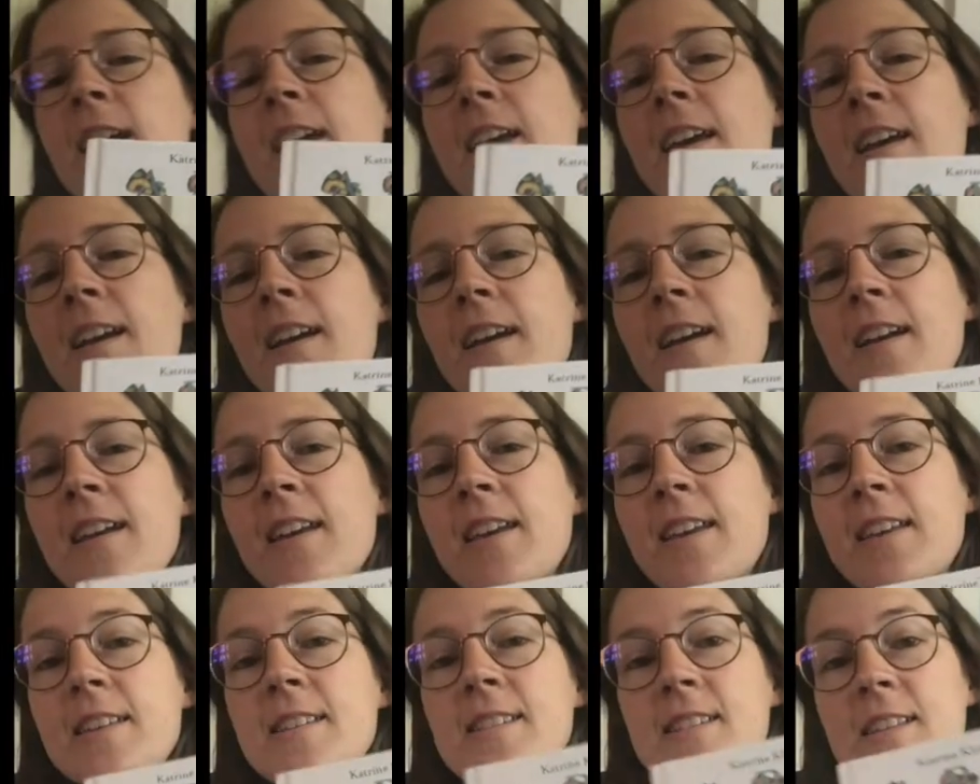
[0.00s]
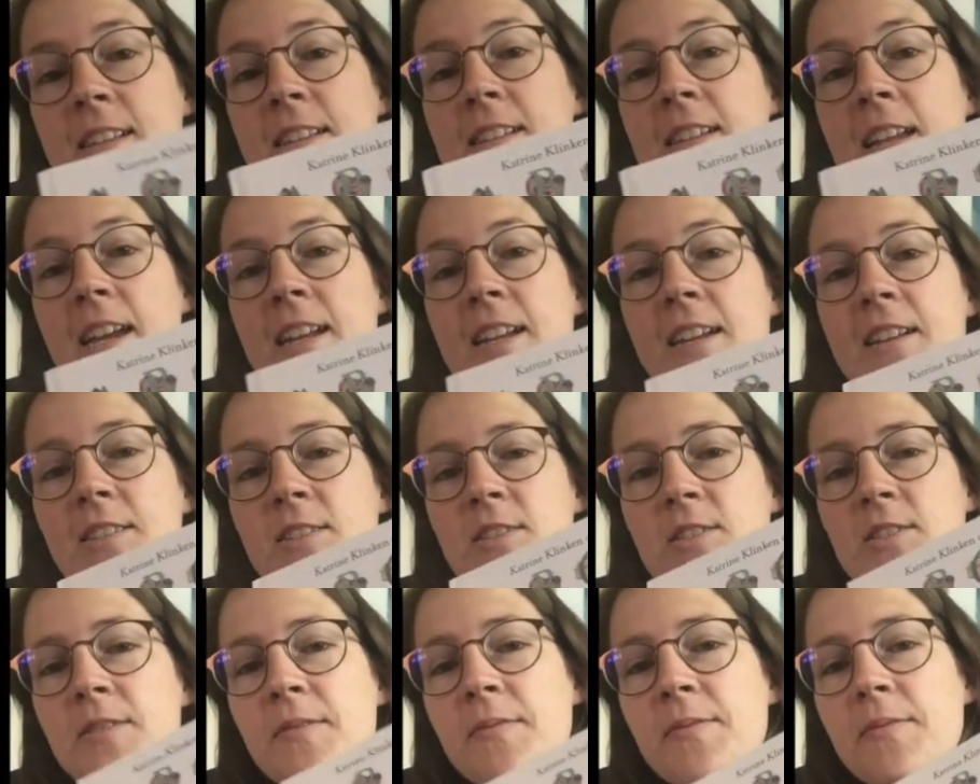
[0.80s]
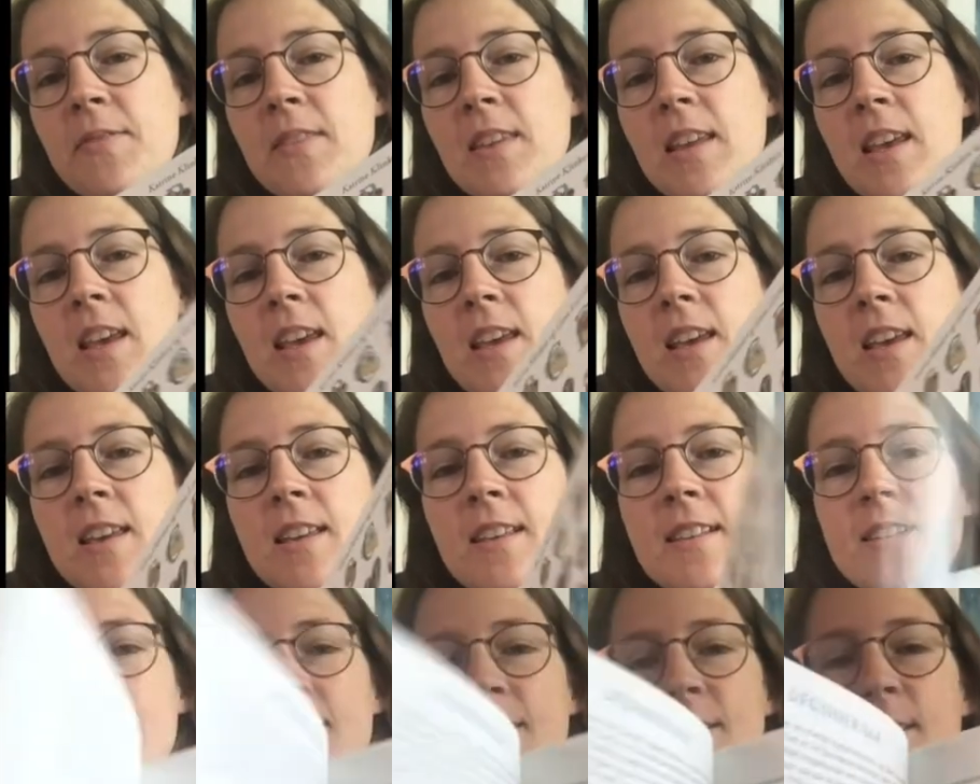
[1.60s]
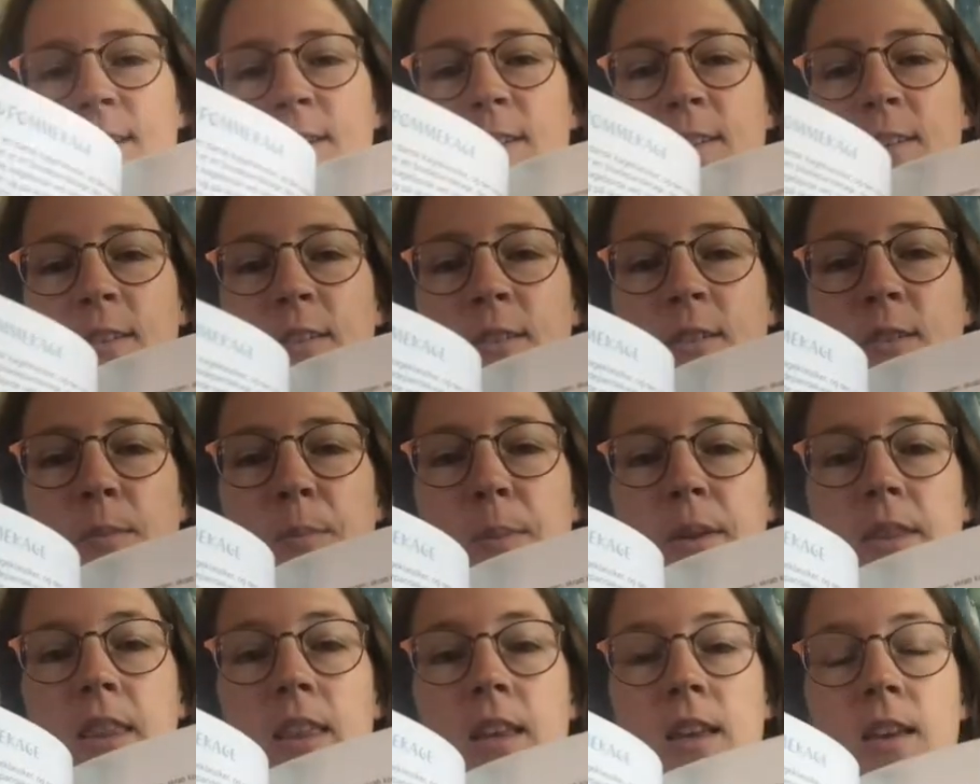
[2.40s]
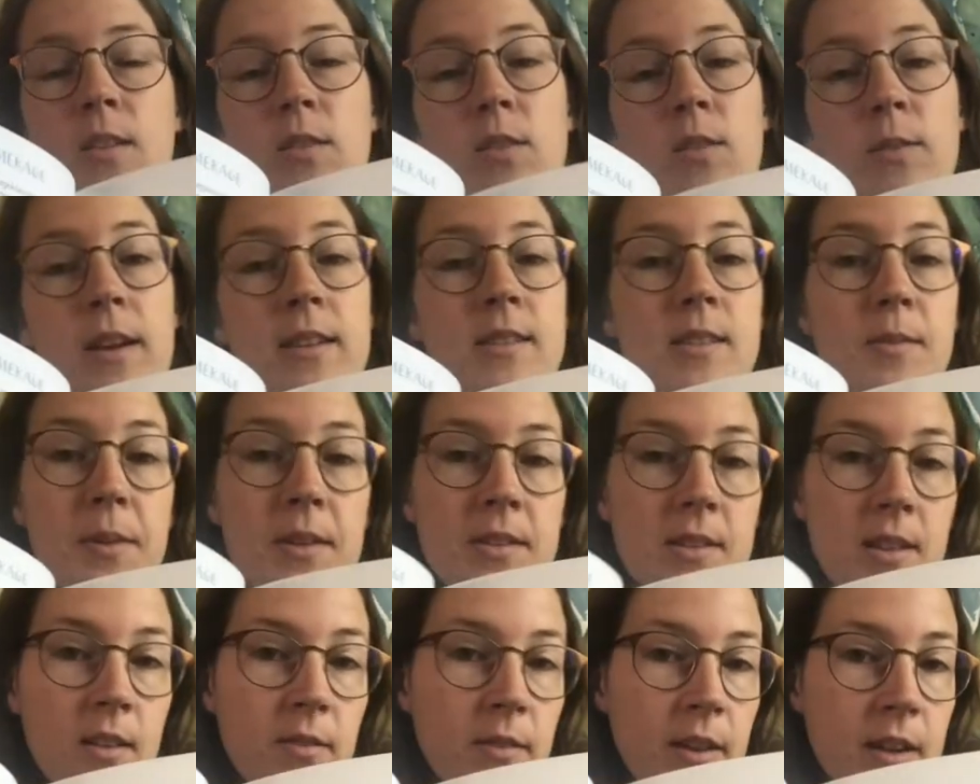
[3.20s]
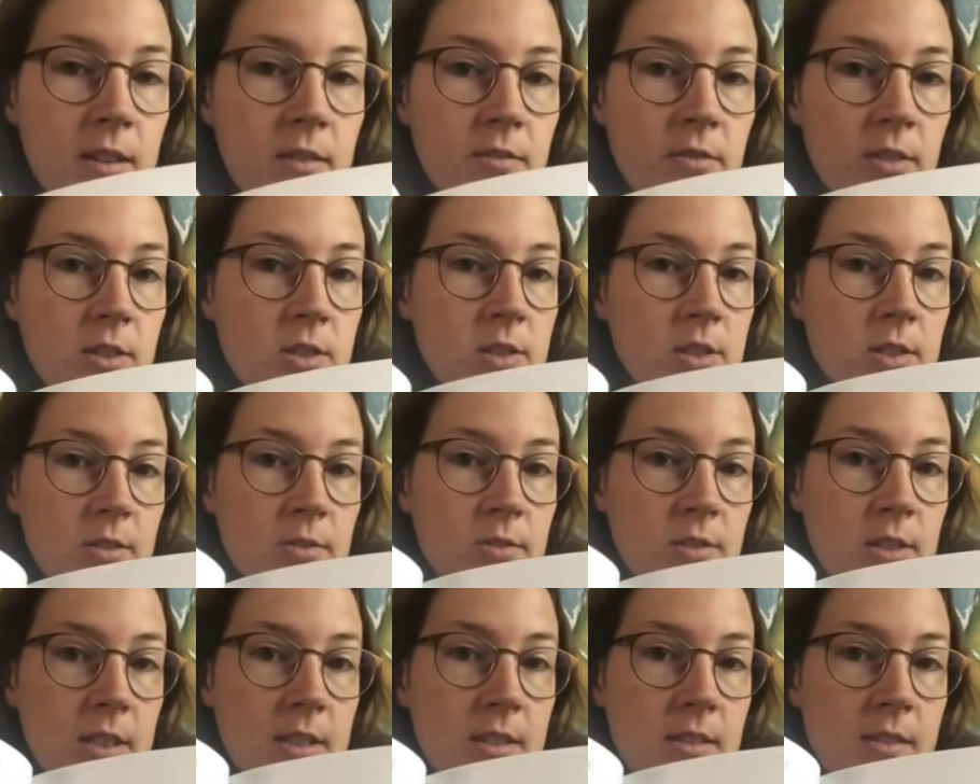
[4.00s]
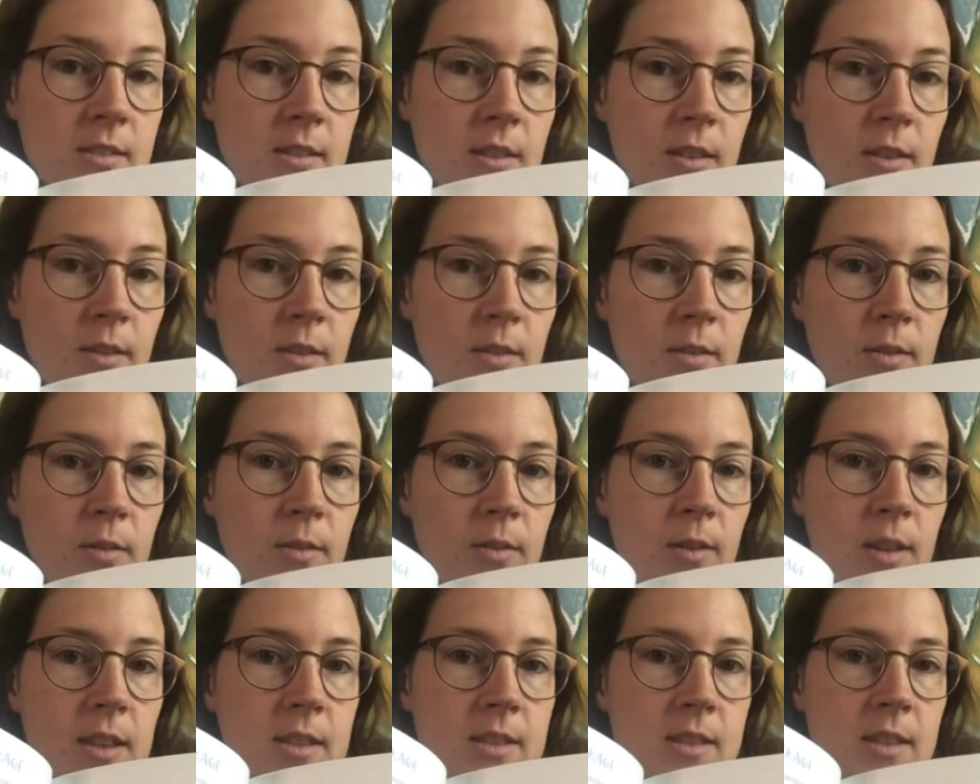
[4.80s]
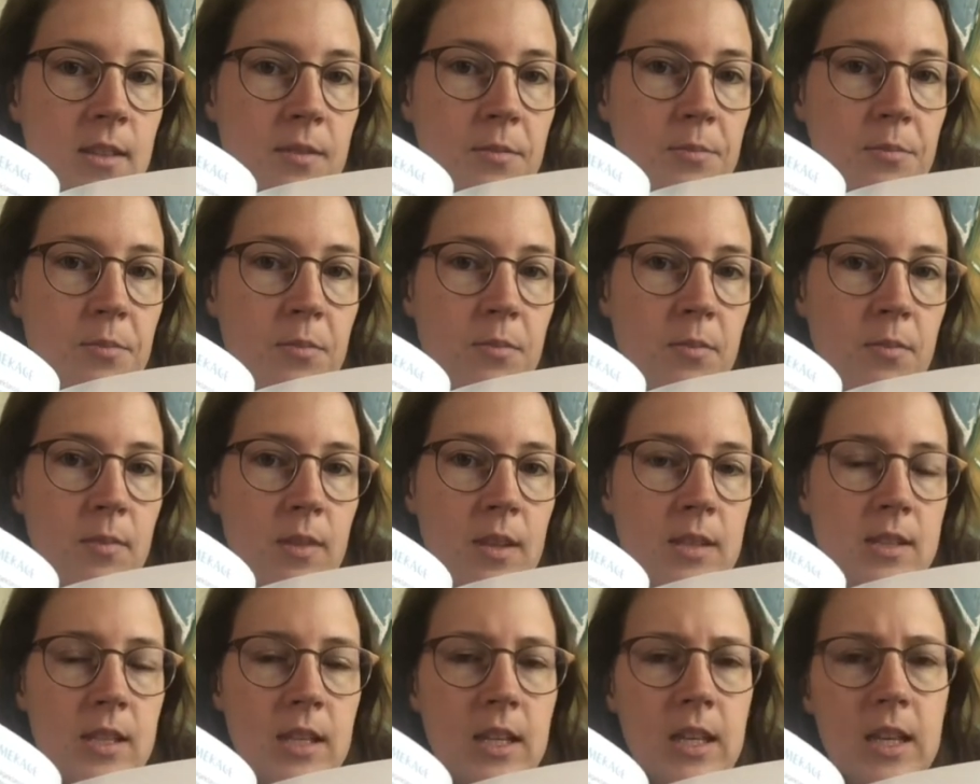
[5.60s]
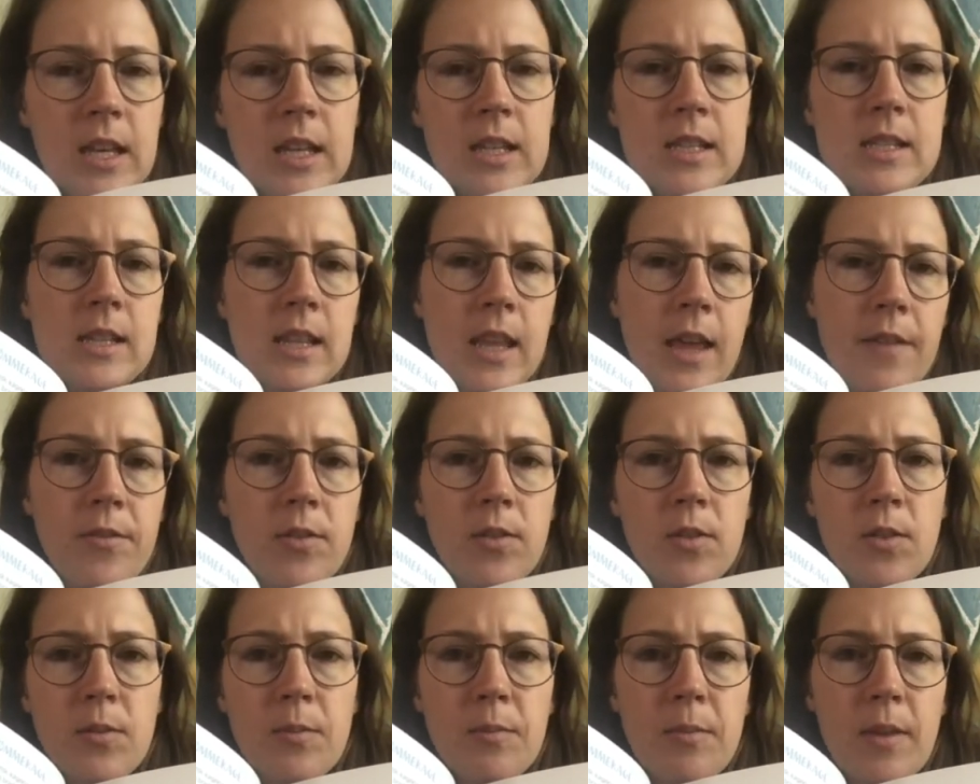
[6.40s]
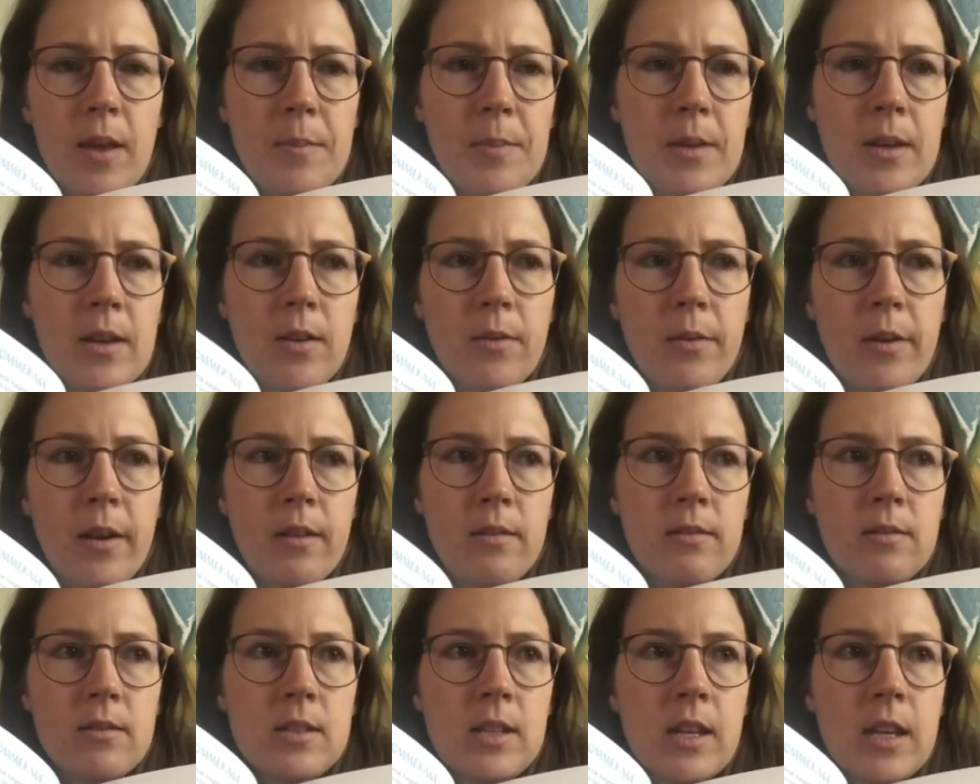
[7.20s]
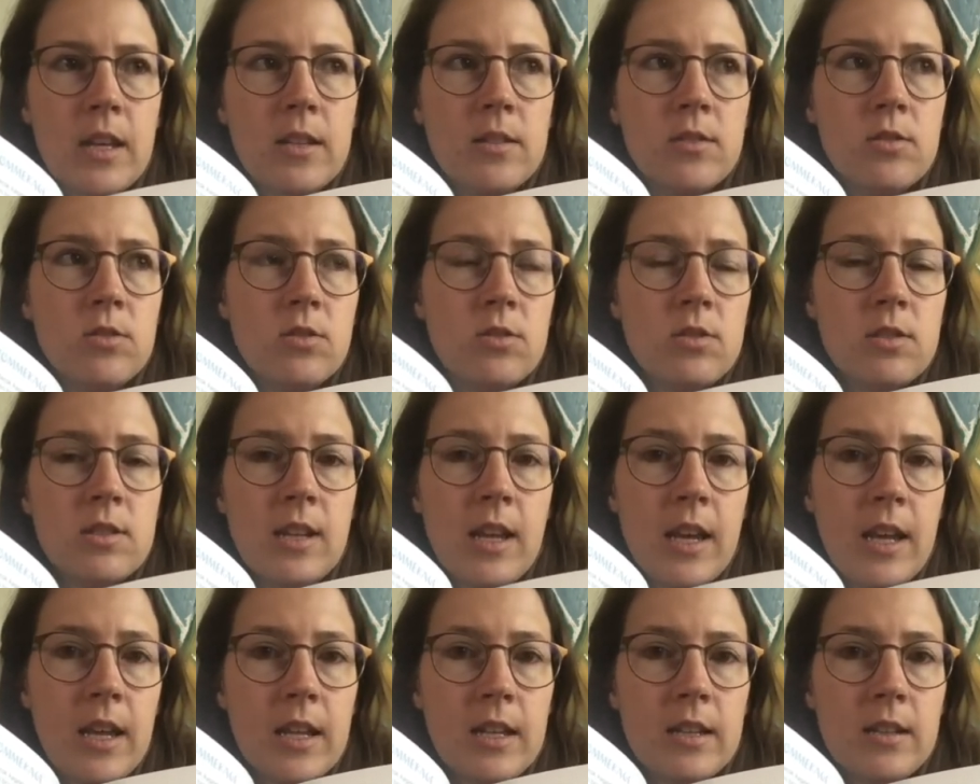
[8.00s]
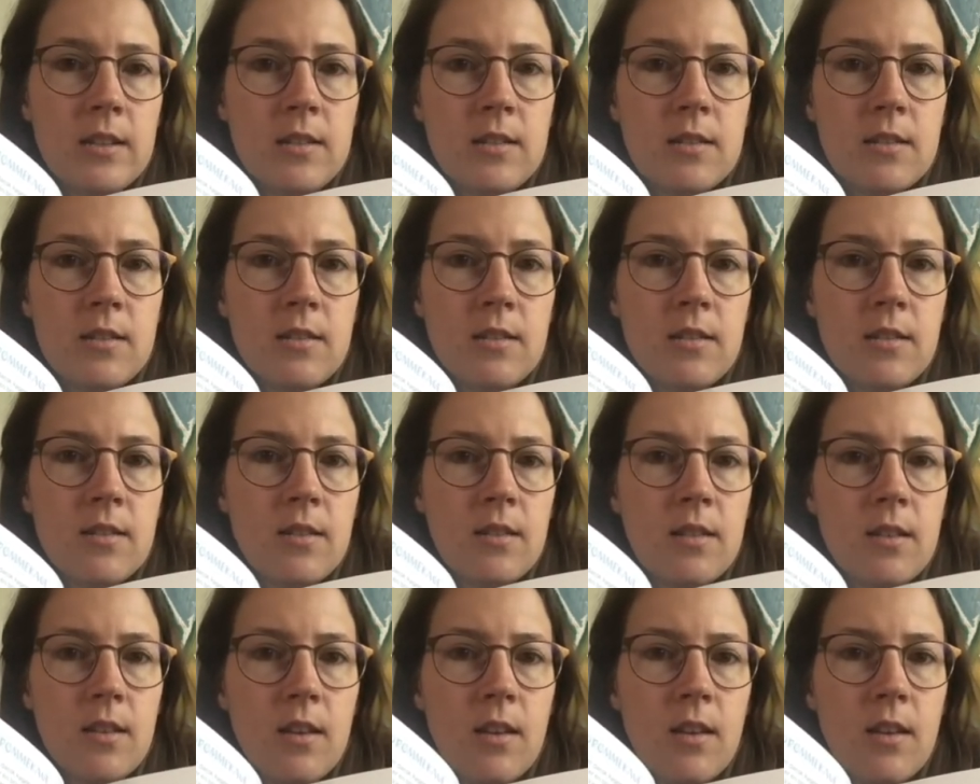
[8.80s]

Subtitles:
is in Danish. So, but the recipes are written for children. So it's a kid's level, maybe around age 10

----

EXERCISE:
In the copy, include each entry exactly as written and none of the pictures.

RESPONSE:
[0.00s]
[0.80s]
[1.60s]
[2.40s]
[3.20s]
[4.00s]
[4.80s]
[5.60s]
[6.40s]
[7.20s]
[8.00s]
[8.80s]

Subtitles:
is in Danish. So, but the recipes are written for children. So it's a kid's level, maybe around age 10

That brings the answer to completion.